*** Opening EXERCISE INPUT ***

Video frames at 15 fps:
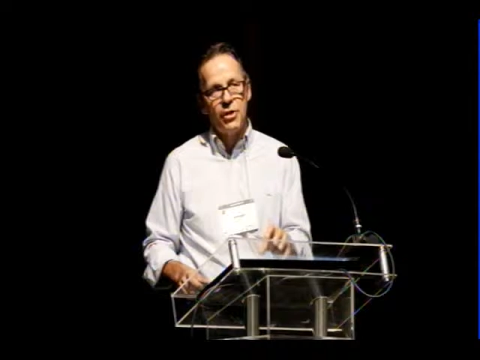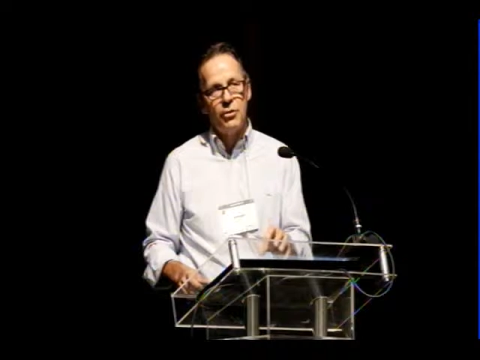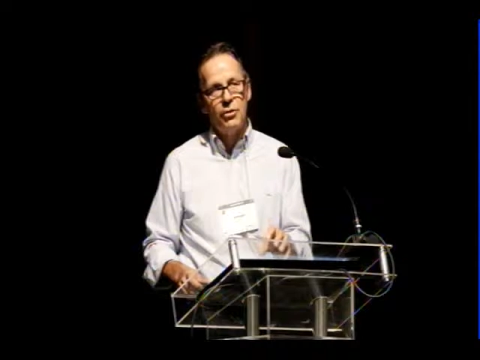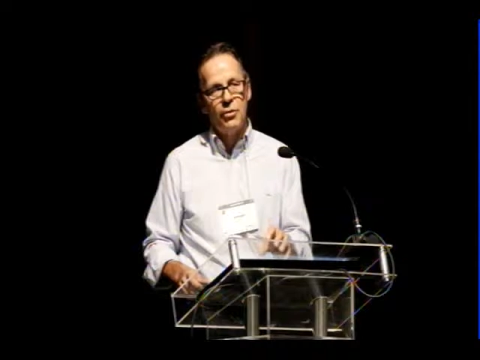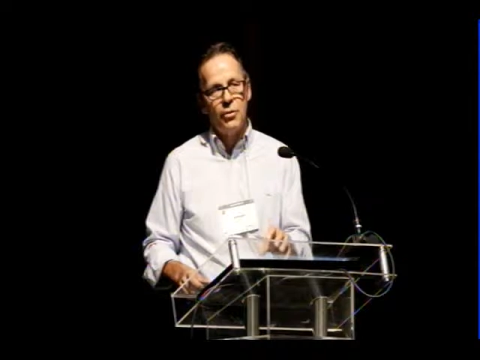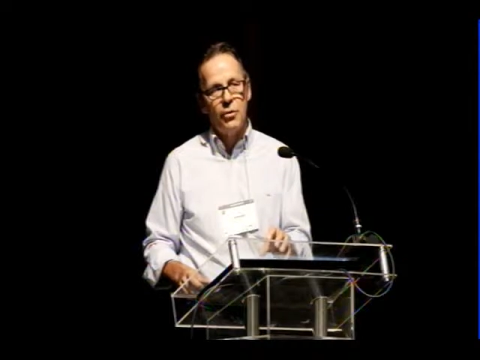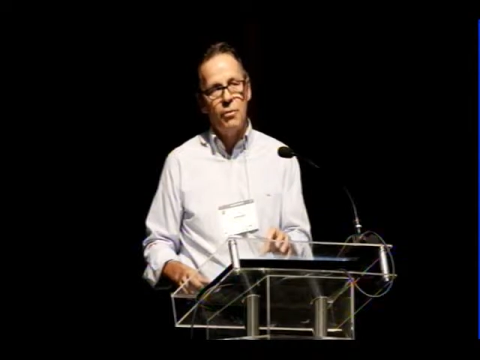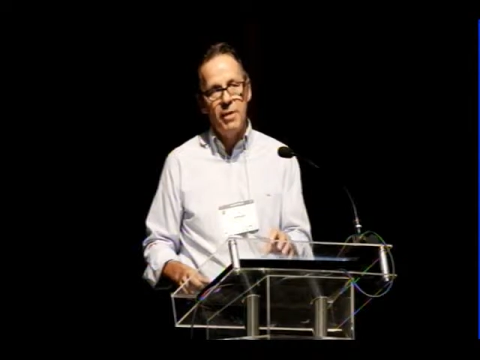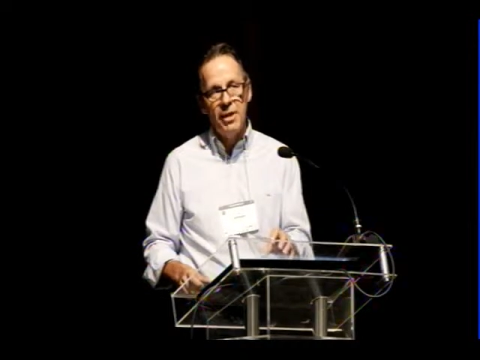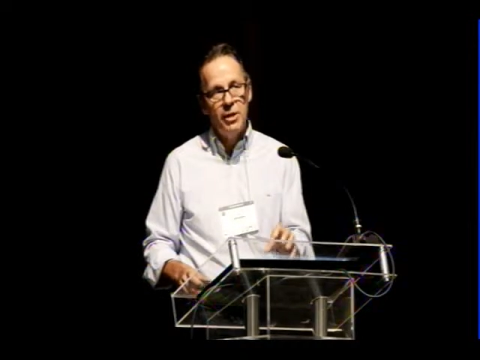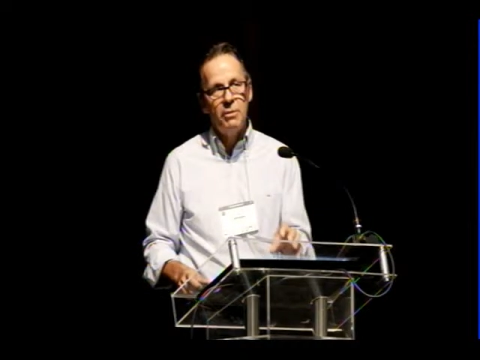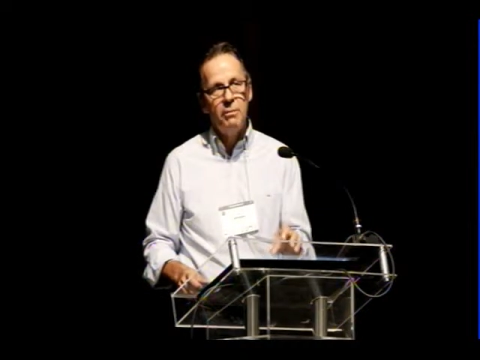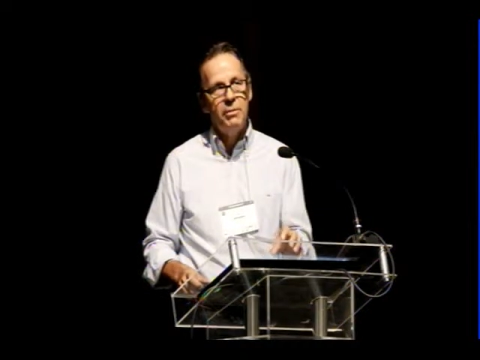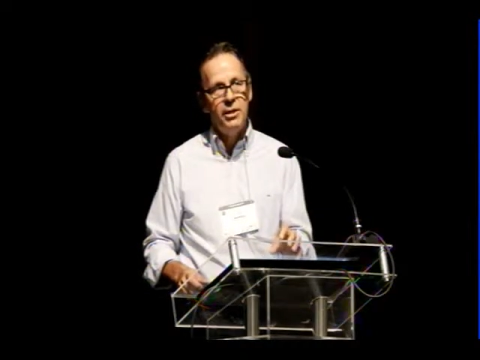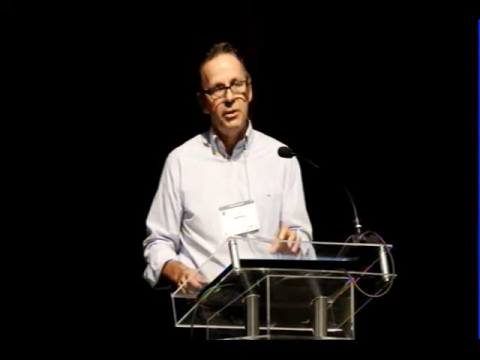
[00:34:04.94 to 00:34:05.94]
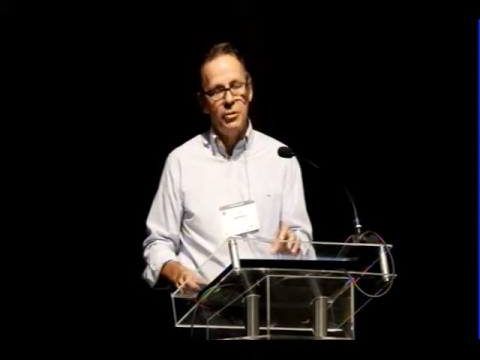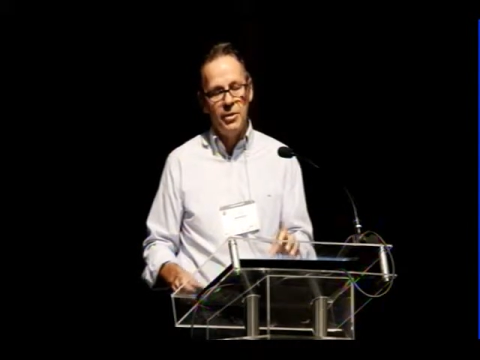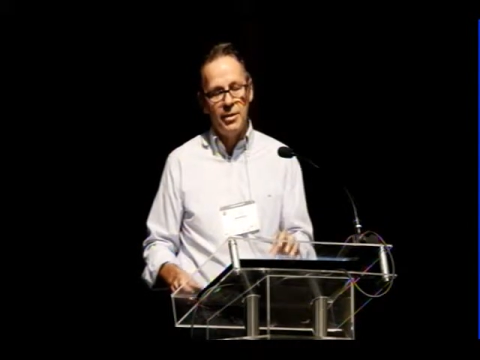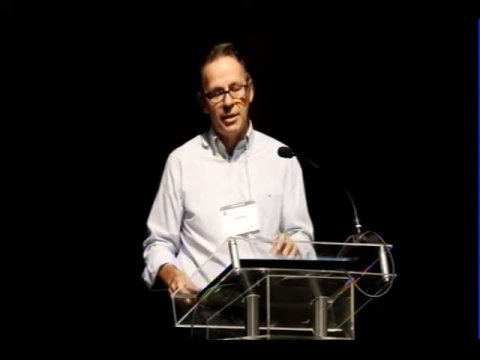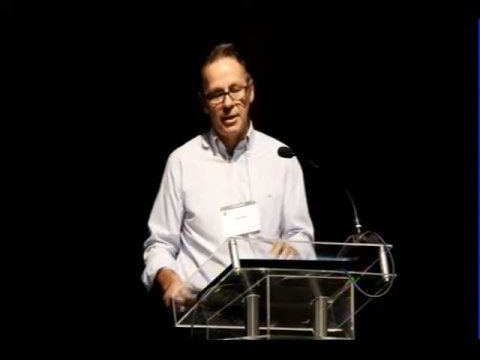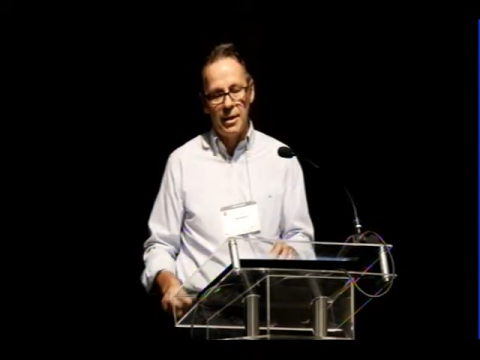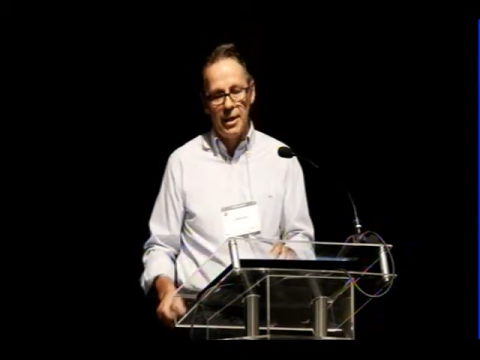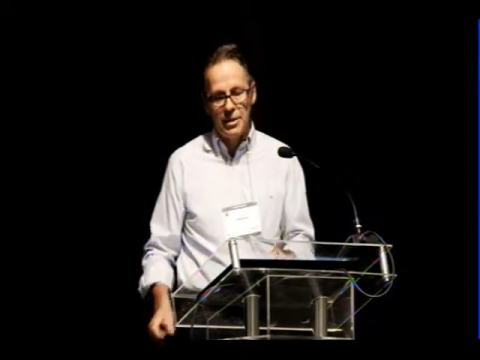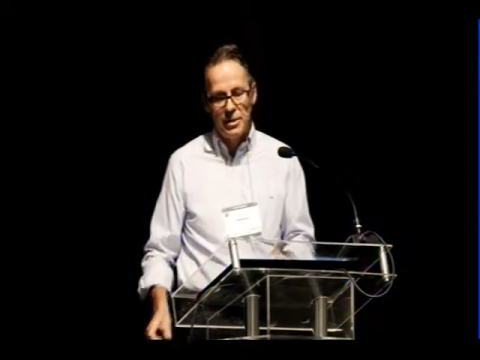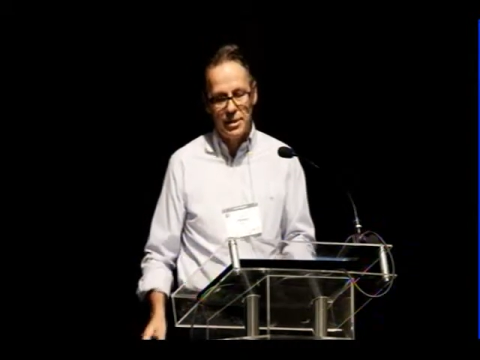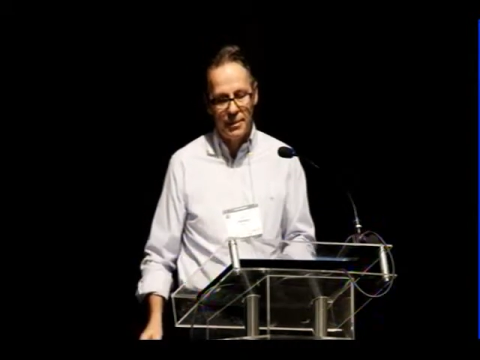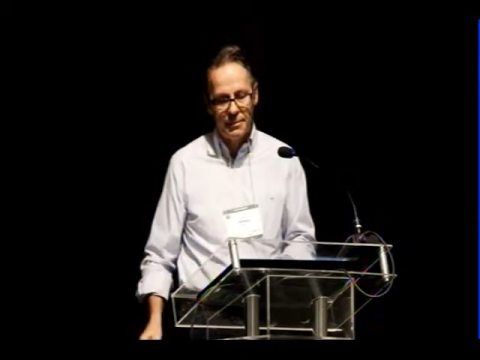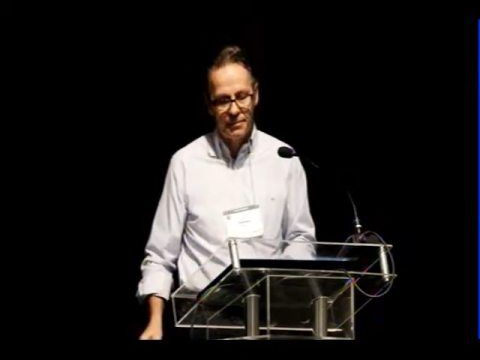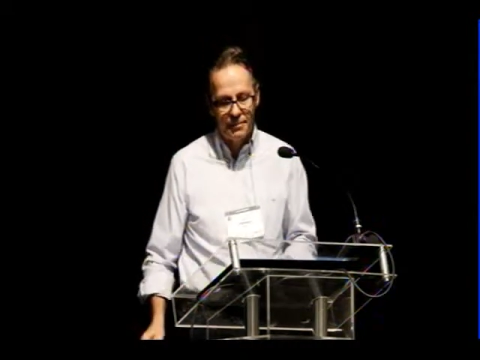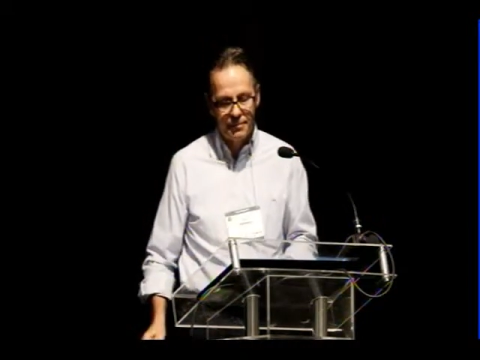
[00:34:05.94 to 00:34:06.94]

for N2O may not be no-till actually.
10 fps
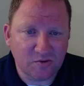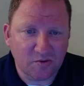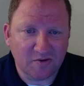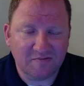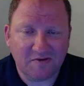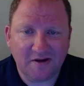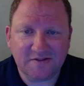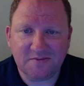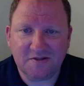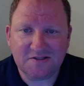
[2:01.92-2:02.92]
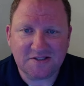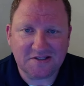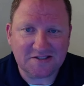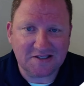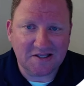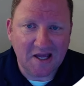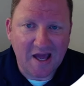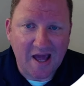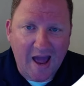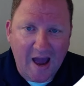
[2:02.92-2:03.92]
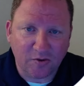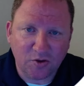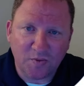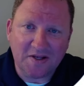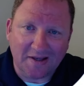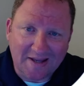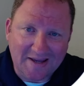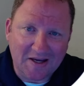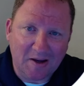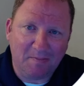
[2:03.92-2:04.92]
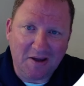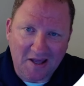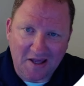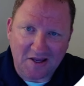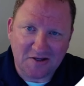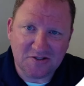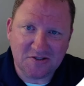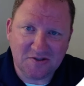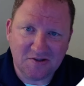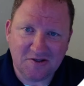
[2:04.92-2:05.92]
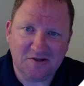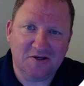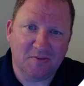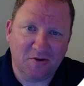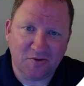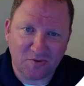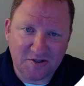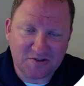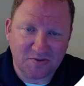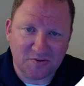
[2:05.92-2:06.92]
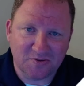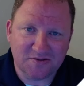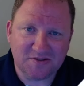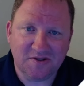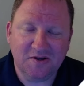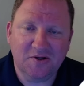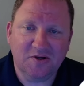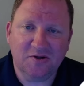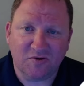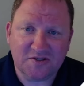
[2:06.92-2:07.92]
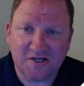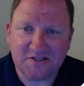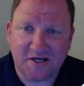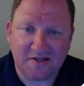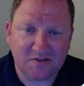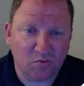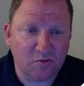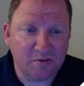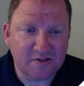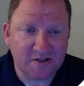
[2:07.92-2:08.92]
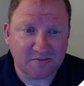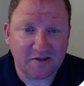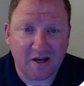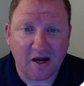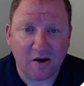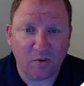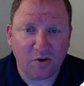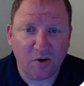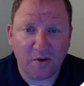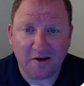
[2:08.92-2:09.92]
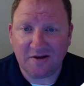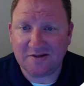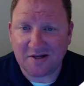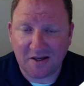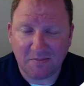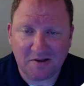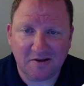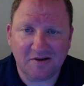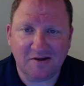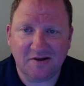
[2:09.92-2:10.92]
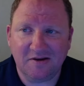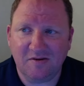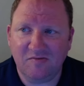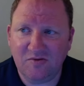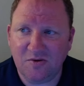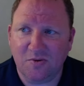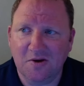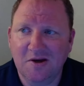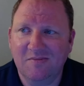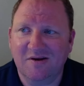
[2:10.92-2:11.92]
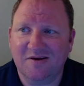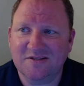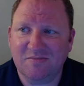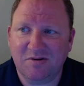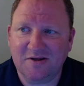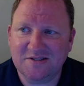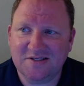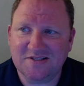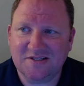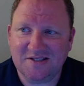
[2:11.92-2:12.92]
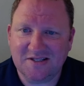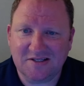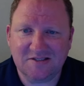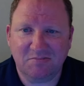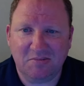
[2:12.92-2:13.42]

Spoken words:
Google and find some of these things? And how do we link a page? W3 schools for CSS would be something that I would go ahead and type in and view because it brings us to this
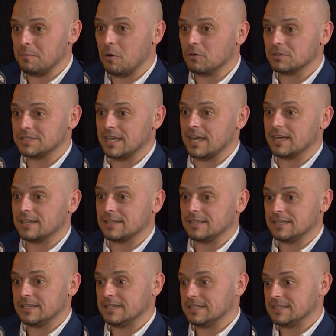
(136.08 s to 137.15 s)
more tech,
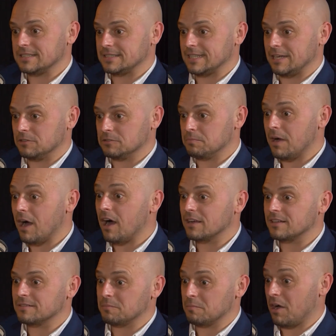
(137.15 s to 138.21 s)
sales,
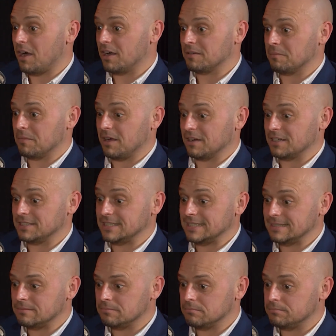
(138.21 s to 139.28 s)

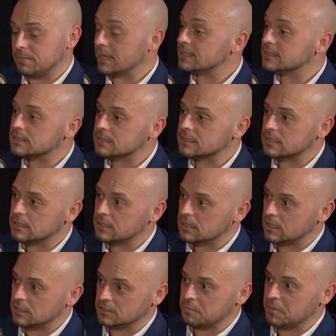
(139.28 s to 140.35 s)
marketing based,
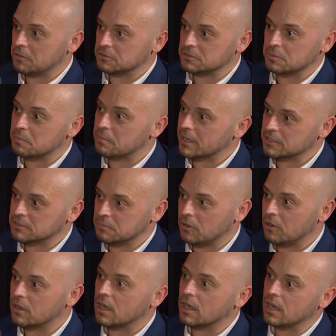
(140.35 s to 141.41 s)
as opposed to a bricks and
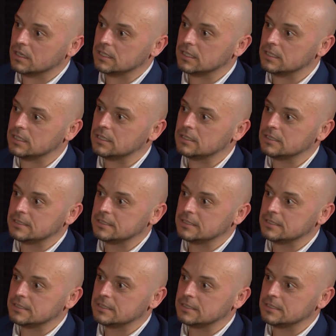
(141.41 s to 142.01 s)
mortar car dealer,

*** Closing EXERCISE INPUT ***

> WORK REQUEST: Restate exactly, and only, the lines from the one that holds "[2:03.92-2:04.92]" down to the last line of the material above. Omit the pictures.

> ANSWER TO THIS PROBLEM:
[2:03.92-2:04.92]
[2:04.92-2:05.92]
[2:05.92-2:06.92]
[2:06.92-2:07.92]
[2:07.92-2:08.92]
[2:08.92-2:09.92]
[2:09.92-2:10.92]
[2:10.92-2:11.92]
[2:11.92-2:12.92]
[2:12.92-2:13.42]

Spoken words:
Google and find some of these things? And how do we link a page? W3 schools for CSS would be something that I would go ahead and type in and view because it brings us to this
(136.08 s to 137.15 s)
more tech,
(137.15 s to 138.21 s)
sales,
(138.21 s to 139.28 s)

(139.28 s to 140.35 s)
marketing based,
(140.35 s to 141.41 s)
as opposed to a bricks and
(141.41 s to 142.01 s)
mortar car dealer,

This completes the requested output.